→ Task to complete
Below is a block of entries; repeat exactly the lines starting at the line that contains "[00:11:28.09 to 00:11:29.16]" and ending at the line that contains "[0:23.40-0:24.30]", both included.

((

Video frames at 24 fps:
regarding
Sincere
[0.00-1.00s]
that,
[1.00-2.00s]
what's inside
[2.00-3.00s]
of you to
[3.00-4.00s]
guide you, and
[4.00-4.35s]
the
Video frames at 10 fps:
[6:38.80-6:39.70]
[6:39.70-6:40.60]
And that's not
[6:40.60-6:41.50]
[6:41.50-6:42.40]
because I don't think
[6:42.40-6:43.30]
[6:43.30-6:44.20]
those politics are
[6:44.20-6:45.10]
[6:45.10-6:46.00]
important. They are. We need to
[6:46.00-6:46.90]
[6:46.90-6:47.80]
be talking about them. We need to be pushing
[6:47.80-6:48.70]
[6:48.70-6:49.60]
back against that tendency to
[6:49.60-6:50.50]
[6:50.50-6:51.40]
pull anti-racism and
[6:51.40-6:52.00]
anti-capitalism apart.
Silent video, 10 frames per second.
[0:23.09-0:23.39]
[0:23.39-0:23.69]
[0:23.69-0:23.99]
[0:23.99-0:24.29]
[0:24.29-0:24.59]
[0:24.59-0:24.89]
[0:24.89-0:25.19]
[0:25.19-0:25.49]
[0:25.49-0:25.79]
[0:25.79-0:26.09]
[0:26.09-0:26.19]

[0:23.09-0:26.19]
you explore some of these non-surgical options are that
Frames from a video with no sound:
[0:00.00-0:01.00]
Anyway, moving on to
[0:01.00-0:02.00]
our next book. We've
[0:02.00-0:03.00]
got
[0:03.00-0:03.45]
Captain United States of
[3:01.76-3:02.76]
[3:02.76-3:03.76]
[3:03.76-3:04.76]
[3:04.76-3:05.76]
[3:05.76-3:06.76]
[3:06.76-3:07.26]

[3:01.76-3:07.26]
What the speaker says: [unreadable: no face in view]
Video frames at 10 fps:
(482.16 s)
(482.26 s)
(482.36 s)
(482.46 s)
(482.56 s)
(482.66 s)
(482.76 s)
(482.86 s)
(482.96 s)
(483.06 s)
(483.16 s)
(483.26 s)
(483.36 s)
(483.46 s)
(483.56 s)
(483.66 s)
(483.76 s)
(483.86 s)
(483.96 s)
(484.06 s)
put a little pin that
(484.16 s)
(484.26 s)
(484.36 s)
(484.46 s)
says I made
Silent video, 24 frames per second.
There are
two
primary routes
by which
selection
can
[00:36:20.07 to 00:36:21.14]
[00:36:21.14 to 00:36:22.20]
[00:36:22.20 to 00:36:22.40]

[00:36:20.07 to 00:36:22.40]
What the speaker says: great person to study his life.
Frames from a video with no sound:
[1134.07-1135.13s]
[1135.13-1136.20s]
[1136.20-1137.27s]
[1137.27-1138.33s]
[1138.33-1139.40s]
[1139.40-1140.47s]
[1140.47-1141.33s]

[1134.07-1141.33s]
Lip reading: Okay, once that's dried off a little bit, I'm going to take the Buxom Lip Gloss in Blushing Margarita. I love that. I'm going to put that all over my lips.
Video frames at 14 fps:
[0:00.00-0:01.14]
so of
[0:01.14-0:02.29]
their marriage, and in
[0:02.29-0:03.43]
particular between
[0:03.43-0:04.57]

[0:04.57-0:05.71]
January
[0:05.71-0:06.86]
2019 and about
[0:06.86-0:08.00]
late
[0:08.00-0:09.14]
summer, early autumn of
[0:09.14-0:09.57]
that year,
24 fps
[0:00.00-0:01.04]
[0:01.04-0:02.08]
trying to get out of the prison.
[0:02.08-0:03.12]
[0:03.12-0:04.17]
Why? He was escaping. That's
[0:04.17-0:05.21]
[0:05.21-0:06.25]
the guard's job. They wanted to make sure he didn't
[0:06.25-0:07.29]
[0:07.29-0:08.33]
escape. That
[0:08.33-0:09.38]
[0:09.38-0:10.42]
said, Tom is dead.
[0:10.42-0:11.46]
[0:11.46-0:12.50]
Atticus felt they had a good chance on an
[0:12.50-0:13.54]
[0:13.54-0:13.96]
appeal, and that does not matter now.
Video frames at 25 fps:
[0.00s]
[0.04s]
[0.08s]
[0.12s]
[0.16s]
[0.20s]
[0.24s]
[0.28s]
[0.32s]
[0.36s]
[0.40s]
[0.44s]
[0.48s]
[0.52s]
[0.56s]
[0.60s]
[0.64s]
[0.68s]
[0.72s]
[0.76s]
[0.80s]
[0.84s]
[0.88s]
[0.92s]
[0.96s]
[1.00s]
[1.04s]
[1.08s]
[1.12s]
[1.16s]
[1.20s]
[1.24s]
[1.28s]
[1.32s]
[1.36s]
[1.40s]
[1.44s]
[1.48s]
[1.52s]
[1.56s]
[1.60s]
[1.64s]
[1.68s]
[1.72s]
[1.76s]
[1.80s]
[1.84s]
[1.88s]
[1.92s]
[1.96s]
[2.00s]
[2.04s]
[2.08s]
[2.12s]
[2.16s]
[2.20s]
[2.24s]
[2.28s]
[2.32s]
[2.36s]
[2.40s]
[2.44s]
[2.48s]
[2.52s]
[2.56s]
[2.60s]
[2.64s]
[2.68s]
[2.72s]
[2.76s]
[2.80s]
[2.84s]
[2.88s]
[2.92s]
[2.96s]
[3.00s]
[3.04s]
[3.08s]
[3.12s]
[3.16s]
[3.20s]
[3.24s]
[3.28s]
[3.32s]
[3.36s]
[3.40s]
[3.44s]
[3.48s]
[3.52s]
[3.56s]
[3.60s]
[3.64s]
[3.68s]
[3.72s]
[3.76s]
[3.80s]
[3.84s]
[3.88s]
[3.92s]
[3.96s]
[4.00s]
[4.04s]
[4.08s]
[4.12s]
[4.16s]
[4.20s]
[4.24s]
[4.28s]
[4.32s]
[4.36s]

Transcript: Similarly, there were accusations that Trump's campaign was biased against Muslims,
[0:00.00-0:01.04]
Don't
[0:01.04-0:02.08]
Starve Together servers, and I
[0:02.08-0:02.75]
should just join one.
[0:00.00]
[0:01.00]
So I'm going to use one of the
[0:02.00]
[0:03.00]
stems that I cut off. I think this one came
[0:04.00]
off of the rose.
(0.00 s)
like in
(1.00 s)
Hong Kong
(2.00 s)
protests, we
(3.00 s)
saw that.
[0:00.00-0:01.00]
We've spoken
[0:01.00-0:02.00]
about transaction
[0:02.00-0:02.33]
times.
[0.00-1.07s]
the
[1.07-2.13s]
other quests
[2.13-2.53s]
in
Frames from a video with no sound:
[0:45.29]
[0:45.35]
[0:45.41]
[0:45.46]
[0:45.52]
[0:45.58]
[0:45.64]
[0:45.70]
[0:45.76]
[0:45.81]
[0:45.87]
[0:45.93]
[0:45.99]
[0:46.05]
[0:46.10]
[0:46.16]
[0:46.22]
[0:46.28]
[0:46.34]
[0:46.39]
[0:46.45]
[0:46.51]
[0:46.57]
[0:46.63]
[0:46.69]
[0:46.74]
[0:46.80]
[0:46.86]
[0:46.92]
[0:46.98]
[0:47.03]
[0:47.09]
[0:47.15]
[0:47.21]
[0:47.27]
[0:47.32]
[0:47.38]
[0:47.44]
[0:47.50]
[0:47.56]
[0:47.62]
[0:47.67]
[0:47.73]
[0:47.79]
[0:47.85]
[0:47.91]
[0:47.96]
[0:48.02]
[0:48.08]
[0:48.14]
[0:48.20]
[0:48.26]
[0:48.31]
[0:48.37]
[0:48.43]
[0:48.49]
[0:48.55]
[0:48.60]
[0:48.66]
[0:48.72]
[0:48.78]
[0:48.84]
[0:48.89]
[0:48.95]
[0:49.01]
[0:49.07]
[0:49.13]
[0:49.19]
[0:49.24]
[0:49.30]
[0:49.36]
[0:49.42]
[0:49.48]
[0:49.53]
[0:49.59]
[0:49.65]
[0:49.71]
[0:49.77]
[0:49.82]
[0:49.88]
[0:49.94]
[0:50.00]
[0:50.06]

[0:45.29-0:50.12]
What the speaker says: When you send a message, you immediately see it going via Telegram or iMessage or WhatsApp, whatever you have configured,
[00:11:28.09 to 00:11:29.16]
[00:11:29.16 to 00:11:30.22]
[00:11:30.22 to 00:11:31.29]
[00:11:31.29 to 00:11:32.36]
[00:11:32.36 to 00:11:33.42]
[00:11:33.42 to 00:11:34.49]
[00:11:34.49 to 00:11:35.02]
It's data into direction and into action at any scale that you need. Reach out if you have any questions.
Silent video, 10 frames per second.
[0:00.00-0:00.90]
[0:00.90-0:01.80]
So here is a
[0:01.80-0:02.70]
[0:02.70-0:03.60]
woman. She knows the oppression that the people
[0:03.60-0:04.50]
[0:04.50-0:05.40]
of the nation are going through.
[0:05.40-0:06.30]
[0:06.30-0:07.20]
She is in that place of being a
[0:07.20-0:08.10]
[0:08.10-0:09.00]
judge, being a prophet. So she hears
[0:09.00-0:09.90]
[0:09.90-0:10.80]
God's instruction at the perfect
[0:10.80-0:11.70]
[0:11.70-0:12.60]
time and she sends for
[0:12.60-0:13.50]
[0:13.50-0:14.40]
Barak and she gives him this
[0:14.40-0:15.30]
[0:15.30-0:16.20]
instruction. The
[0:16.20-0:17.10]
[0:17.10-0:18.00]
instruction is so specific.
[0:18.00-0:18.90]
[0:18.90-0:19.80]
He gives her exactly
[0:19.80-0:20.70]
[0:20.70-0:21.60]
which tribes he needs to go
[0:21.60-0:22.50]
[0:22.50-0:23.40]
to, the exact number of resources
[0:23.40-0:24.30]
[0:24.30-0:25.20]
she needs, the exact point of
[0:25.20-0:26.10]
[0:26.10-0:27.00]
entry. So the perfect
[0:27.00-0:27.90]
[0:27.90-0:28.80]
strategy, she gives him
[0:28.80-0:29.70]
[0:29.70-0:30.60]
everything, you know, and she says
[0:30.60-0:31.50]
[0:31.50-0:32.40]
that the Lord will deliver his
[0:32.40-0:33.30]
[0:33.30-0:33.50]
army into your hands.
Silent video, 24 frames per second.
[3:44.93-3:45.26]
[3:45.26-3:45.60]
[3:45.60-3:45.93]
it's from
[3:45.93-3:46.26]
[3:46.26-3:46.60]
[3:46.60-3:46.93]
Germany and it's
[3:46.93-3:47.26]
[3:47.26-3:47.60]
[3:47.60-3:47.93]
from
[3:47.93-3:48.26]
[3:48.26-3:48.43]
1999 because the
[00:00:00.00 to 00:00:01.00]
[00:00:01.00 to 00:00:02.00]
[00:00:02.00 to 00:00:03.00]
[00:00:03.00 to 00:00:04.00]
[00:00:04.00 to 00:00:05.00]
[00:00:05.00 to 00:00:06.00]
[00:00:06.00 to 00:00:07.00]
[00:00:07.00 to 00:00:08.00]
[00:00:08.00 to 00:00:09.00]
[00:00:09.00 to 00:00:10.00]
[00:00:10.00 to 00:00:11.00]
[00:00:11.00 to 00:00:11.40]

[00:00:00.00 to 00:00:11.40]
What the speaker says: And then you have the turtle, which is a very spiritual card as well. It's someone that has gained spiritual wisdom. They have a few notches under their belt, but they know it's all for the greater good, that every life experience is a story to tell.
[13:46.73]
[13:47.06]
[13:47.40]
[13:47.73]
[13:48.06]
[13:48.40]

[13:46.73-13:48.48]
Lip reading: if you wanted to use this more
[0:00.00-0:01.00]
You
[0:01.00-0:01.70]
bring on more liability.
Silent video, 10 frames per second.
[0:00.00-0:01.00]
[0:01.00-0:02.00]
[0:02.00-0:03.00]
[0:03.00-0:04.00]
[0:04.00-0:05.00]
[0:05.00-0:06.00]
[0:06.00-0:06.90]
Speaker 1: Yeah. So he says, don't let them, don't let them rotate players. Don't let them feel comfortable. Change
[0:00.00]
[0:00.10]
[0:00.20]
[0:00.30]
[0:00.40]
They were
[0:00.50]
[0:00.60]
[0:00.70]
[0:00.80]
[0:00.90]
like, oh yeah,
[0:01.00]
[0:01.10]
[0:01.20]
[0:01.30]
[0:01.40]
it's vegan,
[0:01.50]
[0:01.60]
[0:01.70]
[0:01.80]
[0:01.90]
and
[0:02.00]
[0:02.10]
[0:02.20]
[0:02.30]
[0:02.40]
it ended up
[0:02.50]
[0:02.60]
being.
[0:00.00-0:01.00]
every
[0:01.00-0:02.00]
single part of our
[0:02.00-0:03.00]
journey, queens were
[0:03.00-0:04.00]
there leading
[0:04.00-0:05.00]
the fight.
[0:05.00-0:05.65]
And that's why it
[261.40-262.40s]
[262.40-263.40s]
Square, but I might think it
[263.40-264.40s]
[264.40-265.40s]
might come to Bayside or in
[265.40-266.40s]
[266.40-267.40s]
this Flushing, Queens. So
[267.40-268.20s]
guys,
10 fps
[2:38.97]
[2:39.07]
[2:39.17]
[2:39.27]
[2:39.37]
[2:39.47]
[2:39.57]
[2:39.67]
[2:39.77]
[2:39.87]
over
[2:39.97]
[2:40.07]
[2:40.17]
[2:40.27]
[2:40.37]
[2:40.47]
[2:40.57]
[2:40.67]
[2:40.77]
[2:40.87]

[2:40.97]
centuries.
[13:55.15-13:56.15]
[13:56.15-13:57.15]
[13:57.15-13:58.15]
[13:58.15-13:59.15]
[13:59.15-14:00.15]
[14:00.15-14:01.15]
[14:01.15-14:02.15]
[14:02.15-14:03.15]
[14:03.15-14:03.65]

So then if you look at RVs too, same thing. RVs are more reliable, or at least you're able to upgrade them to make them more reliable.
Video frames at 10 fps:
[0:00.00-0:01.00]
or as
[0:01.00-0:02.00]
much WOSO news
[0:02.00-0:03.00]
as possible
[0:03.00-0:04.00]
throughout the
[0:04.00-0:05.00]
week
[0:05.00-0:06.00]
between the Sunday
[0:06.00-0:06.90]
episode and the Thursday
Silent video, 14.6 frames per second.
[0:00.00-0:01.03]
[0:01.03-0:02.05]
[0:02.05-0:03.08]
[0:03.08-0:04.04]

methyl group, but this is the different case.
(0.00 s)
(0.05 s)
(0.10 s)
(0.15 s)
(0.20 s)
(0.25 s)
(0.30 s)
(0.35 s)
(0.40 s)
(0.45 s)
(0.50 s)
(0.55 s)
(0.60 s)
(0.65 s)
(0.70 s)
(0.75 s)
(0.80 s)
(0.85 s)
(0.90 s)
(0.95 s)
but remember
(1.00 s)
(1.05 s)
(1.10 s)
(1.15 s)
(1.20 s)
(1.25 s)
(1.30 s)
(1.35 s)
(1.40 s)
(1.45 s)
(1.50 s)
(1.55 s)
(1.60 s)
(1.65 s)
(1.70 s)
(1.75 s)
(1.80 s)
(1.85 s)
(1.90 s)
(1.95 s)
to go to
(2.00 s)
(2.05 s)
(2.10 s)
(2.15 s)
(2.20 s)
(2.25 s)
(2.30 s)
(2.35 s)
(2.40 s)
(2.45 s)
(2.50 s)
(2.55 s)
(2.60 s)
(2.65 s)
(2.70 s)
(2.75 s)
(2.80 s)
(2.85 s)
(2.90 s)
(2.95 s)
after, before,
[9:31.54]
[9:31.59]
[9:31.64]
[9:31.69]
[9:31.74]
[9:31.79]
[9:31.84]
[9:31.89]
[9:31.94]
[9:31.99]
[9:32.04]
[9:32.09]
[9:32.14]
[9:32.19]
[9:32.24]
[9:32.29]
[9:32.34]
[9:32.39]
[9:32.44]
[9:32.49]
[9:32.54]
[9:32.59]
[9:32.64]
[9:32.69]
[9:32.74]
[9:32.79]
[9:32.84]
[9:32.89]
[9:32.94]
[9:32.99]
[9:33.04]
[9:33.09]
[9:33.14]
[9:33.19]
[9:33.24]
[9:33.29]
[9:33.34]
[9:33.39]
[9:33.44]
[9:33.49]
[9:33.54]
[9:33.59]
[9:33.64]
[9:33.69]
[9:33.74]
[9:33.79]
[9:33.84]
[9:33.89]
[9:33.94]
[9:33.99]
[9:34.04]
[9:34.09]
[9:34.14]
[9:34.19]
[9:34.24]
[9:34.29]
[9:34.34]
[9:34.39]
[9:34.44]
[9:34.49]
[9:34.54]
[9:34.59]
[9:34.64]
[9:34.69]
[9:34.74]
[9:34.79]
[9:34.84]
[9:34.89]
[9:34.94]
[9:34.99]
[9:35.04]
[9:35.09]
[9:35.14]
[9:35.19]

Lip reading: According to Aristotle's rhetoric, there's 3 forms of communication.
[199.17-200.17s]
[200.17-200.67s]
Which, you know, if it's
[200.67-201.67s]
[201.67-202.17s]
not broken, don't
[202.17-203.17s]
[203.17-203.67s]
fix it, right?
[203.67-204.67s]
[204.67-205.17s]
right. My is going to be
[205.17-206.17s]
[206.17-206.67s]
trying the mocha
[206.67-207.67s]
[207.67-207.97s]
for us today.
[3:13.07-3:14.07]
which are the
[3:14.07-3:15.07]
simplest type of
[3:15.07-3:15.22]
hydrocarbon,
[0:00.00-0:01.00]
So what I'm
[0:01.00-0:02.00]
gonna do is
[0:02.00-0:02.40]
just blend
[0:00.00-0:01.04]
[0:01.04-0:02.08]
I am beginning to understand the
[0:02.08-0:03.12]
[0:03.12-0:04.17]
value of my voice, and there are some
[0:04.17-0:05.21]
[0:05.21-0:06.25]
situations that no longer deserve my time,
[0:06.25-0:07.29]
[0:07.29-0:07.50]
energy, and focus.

))

→ Written answer
[00:11:28.09 to 00:11:29.16]
[00:11:29.16 to 00:11:30.22]
[00:11:30.22 to 00:11:31.29]
[00:11:31.29 to 00:11:32.36]
[00:11:32.36 to 00:11:33.42]
[00:11:33.42 to 00:11:34.49]
[00:11:34.49 to 00:11:35.02]
It's data into direction and into action at any scale that you need. Reach out if you have any questions.
Silent video, 10 frames per second.
[0:00.00-0:00.90]
[0:00.90-0:01.80]
So here is a
[0:01.80-0:02.70]
[0:02.70-0:03.60]
woman. She knows the oppression that the people
[0:03.60-0:04.50]
[0:04.50-0:05.40]
of the nation are going through.
[0:05.40-0:06.30]
[0:06.30-0:07.20]
She is in that place of being a
[0:07.20-0:08.10]
[0:08.10-0:09.00]
judge, being a prophet. So she hears
[0:09.00-0:09.90]
[0:09.90-0:10.80]
God's instruction at the perfect
[0:10.80-0:11.70]
[0:11.70-0:12.60]
time and she sends for
[0:12.60-0:13.50]
[0:13.50-0:14.40]
Barak and she gives him this
[0:14.40-0:15.30]
[0:15.30-0:16.20]
instruction. The
[0:16.20-0:17.10]
[0:17.10-0:18.00]
instruction is so specific.
[0:18.00-0:18.90]
[0:18.90-0:19.80]
He gives her exactly
[0:19.80-0:20.70]
[0:20.70-0:21.60]
which tribes he needs to go
[0:21.60-0:22.50]
[0:22.50-0:23.40]
to, the exact number of resources
[0:23.40-0:24.30]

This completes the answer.